En sus seis años de vida, en el MEDIALAB USAL también han seguido esta filosofía. “El objetivo es que la impresora 3D sea una prolongación de tus ideas“, comenta Gimeno. “Aquí enseñamos a montar una impresora 3D, mejoramos conceptualmente los proyectos que nos traen los usuarios y resolvemos sus dificultades técnicas”, indica. Al final, todos aprenden de todos. Por eso le molesta que algunas empresas “saquen partido del conocimiento de la comunidad que te da apoyo”. Se refiere a la comercialización de impresoras 3D inspiradas en los diseños que otros miembros han creado y difundido de forma altruista. Se lamenta ante lo que califica de “batalla perdida” pero reconoce que “las grandes empresas tienen más posibilidades de crear mejores productos y eso, en cierto sentido, fortalece el avance”.

Incluso en el espacio

Distinto es el caso de la empresa estadounidense Made in Space, Inc. Ha colaborado con la NASA en el desarrollo de las dos impresoras que actualmente están instaladas en la Estación Espacial Internacional. “Al trabajar con la NASA, estas tecnologías se desarrollan a fin de requerir menos potencia y tamaño, a la vez que se incrementa su autonomía, su robustez y la variedad de materiales que pueden emplear. Todos salimos ganando”, explica a EL MUNDO Niki Werkheiser, directora del proyecto de la NASA sobre la fabricación en el espacio In Space Manufacturing.

Los beneficios en el espacio son los más espectaculares. “La capacidad de producir bienes a la carta donde y cuando se quiera es particularmente relevante cuando hablamos de exploración espacial, donde la cadena de suministro es muy limitada porque todo lo que se necesite hay que enviarlo desde la Tierra”, explica Werkheiser. Un proceso costoso, arriesgado y que obliga a desplazar grandes cantidades de bienes. Todo esto podría cambiar.

“En 2014 hicimos historia cuando manejamos la primera impresora 3D en la Estación Espacial Internacional. Esta tecnología mejorará para siempre la forma en que vivimos y trabajamos en el espacio y, a la larga, proporcionará la tan ansiada solución para hacer sostenible la exploración espacial humana”, asegura Werkheiser, interesada en la posibilidad de fabricar herramientas, repuestos e incluso componentes de satélites.
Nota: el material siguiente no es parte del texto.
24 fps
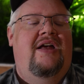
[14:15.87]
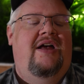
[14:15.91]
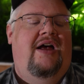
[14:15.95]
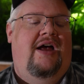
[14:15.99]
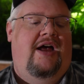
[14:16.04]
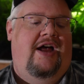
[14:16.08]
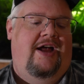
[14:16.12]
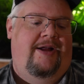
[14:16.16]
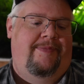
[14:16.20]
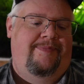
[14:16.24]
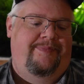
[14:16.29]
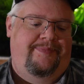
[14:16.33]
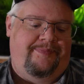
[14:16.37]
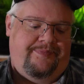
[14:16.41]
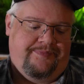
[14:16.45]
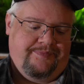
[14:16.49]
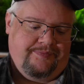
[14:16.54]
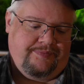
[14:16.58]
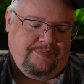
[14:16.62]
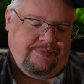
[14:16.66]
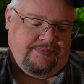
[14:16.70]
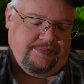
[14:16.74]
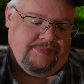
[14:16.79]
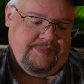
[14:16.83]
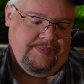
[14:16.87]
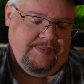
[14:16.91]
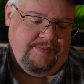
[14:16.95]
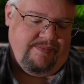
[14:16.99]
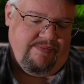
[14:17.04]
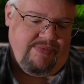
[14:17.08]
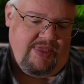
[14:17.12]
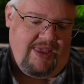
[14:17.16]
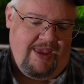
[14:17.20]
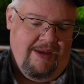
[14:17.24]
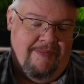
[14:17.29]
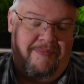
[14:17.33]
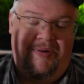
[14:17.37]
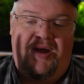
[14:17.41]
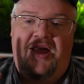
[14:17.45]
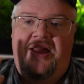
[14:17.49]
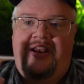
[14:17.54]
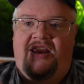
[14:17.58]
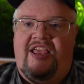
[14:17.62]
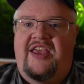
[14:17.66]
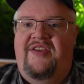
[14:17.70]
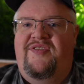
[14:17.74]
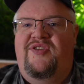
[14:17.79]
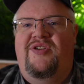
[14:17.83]

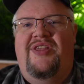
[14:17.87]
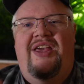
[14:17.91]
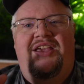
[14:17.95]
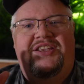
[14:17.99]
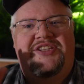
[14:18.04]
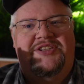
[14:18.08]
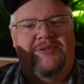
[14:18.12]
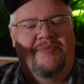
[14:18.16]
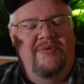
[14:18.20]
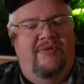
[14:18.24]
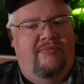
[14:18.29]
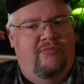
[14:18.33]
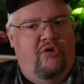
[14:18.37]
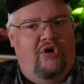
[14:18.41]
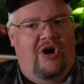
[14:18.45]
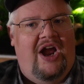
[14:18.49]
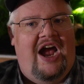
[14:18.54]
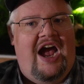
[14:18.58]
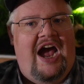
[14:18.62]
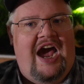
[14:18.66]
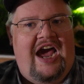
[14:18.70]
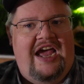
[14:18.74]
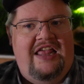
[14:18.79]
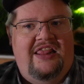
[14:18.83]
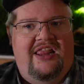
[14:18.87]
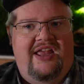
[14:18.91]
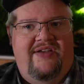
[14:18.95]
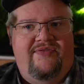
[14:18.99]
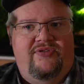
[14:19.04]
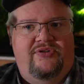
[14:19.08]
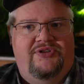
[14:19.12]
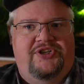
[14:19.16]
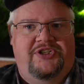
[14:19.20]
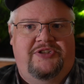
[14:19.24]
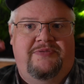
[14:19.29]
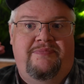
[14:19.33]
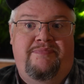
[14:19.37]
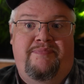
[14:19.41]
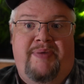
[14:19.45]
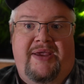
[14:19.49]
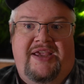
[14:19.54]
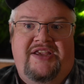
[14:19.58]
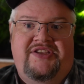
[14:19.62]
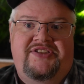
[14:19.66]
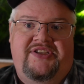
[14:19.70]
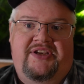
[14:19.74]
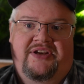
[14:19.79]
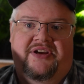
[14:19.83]
But if you like some more high level, just
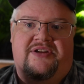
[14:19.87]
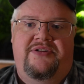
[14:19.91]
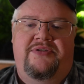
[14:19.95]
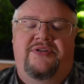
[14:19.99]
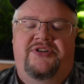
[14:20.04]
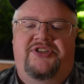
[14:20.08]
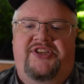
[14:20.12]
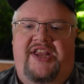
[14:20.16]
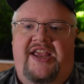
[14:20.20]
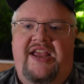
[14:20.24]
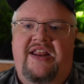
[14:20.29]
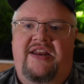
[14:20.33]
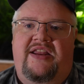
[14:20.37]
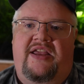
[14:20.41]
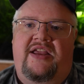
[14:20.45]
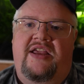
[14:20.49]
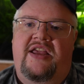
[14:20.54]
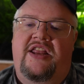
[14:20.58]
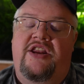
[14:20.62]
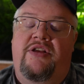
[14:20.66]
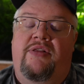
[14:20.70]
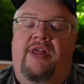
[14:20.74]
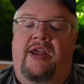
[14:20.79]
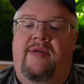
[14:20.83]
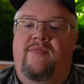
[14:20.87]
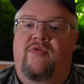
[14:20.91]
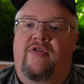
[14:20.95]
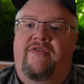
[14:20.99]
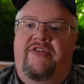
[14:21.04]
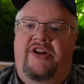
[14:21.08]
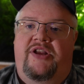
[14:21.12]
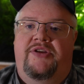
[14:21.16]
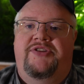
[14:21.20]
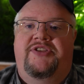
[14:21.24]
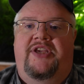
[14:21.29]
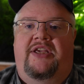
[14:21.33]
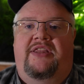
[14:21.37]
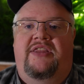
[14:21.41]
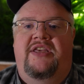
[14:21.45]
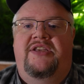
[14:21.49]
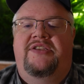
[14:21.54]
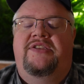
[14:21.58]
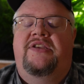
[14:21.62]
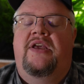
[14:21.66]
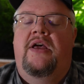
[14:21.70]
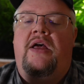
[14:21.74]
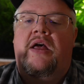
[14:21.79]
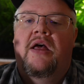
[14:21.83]
basic understanding, and you like more videos like
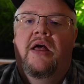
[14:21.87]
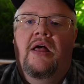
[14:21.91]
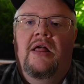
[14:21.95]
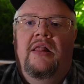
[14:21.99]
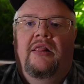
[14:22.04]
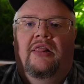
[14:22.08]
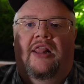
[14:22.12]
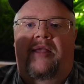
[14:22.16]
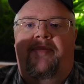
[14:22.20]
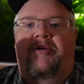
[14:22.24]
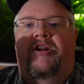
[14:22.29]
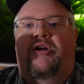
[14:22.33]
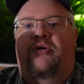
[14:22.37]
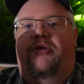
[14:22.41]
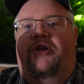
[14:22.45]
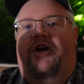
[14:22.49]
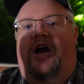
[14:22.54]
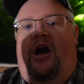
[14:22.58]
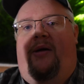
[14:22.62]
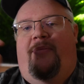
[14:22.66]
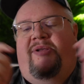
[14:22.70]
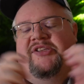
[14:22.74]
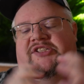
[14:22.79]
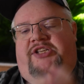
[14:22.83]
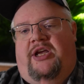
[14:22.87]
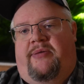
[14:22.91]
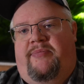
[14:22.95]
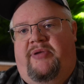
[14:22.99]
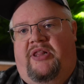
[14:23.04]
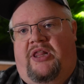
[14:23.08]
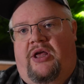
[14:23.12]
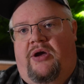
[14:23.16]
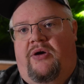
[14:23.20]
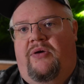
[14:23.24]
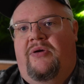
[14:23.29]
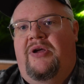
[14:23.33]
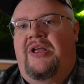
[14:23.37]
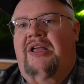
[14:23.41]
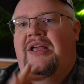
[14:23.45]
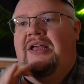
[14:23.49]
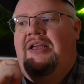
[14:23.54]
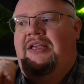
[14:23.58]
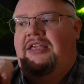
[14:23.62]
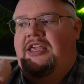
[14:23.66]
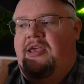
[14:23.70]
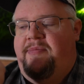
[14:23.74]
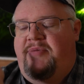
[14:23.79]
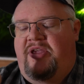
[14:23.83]
this, let me know in the comments down below.
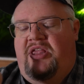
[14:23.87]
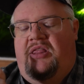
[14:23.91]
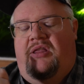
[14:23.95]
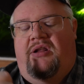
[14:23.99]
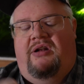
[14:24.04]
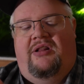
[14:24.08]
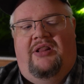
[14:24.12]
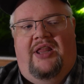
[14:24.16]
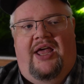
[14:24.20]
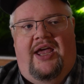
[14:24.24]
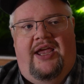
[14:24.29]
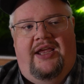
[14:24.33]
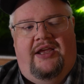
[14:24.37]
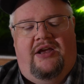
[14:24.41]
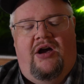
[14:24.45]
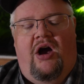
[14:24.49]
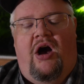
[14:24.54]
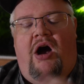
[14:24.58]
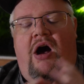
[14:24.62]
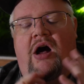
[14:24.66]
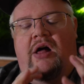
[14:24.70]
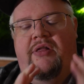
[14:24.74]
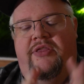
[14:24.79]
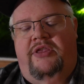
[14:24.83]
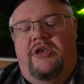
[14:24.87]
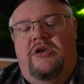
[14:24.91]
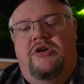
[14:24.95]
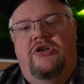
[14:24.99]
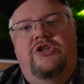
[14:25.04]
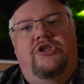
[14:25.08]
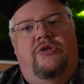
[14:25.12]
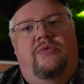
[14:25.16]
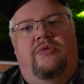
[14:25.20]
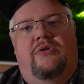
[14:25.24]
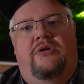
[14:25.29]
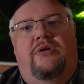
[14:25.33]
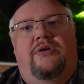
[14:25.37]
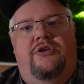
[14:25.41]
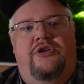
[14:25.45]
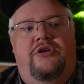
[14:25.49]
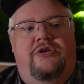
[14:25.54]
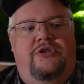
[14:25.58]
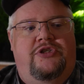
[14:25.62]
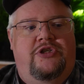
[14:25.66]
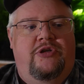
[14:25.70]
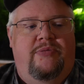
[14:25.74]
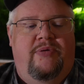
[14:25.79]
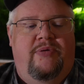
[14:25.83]
Give me a little like, all the usual
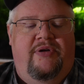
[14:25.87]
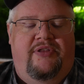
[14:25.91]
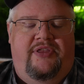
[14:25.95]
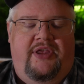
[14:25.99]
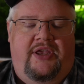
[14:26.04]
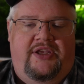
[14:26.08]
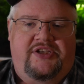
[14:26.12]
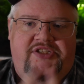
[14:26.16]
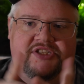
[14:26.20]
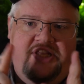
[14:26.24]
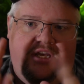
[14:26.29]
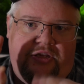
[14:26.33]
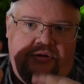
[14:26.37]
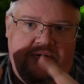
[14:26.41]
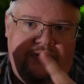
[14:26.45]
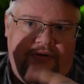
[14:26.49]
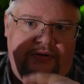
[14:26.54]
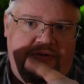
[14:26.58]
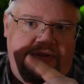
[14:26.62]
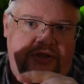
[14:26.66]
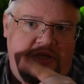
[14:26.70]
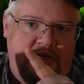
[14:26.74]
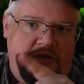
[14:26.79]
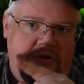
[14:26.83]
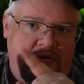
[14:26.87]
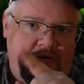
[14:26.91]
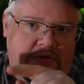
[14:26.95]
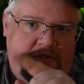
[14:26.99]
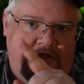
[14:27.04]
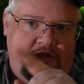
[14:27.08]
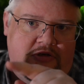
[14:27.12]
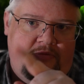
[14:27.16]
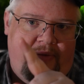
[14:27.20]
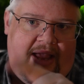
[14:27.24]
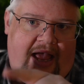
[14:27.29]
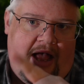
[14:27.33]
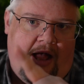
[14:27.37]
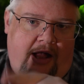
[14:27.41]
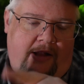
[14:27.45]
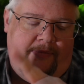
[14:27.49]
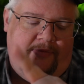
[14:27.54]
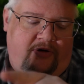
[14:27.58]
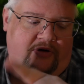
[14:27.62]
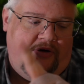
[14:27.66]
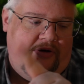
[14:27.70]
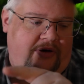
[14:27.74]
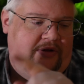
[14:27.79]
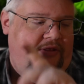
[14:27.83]
YouTuber things. Tickle the YouTube
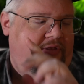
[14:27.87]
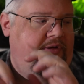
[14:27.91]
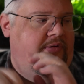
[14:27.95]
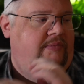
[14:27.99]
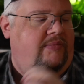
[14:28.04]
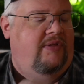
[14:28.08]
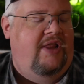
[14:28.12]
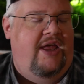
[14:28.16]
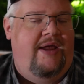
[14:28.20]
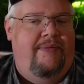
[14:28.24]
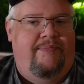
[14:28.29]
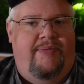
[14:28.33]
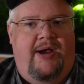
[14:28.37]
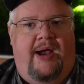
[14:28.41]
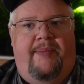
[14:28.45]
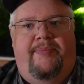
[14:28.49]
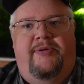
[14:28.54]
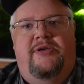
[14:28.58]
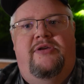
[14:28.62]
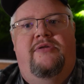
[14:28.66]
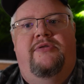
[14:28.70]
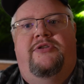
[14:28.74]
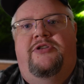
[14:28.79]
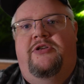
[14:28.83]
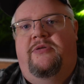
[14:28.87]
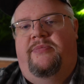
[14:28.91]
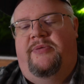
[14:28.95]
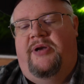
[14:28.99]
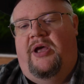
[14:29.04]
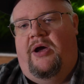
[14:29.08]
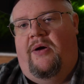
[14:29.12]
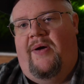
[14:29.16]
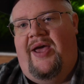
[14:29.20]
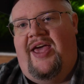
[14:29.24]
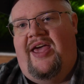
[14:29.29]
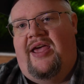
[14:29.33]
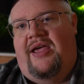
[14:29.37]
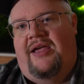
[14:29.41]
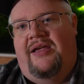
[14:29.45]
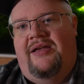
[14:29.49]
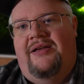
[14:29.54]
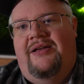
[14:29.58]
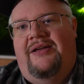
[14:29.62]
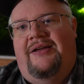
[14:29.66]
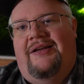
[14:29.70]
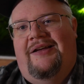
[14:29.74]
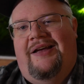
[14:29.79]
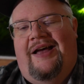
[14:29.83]
algorithm. Let Papa YouTube know, hey,
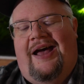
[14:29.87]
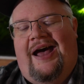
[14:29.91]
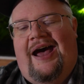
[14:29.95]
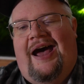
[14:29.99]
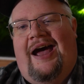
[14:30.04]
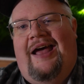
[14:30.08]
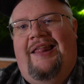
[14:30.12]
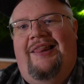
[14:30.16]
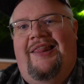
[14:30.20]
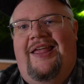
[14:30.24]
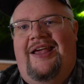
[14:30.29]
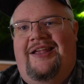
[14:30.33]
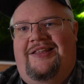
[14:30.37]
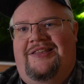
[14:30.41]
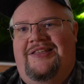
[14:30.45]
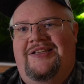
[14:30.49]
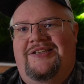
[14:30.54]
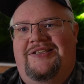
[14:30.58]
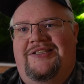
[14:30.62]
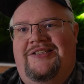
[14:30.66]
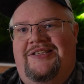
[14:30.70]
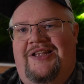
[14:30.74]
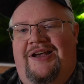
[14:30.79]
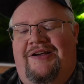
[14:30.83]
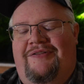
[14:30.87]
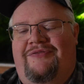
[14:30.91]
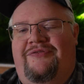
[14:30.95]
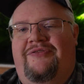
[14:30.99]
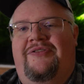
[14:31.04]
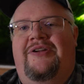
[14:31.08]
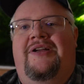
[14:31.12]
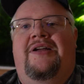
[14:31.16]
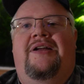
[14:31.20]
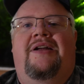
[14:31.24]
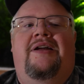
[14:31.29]
I like this stuff.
Piezas que, a diferencia de las que se envían desde la Tierra, no se verán alteradas durante el proceso de escape de la gravedad en los lanzamientos.

Sin embargo, lo que más entusiasma a Werkheiser es ser testigo del siguiente instante: “Esa primera llamada que recibamos de los astronautas pidiendo una pieza en la que ninguno de nosotros habíamos pensado; ésa parte que nadie predijo. ¡Y eso puede pasar!”, exclama. Es otra forma de decir que la impresión en tres dimensiones no tiene más fronteras que las que imponga la imaginación.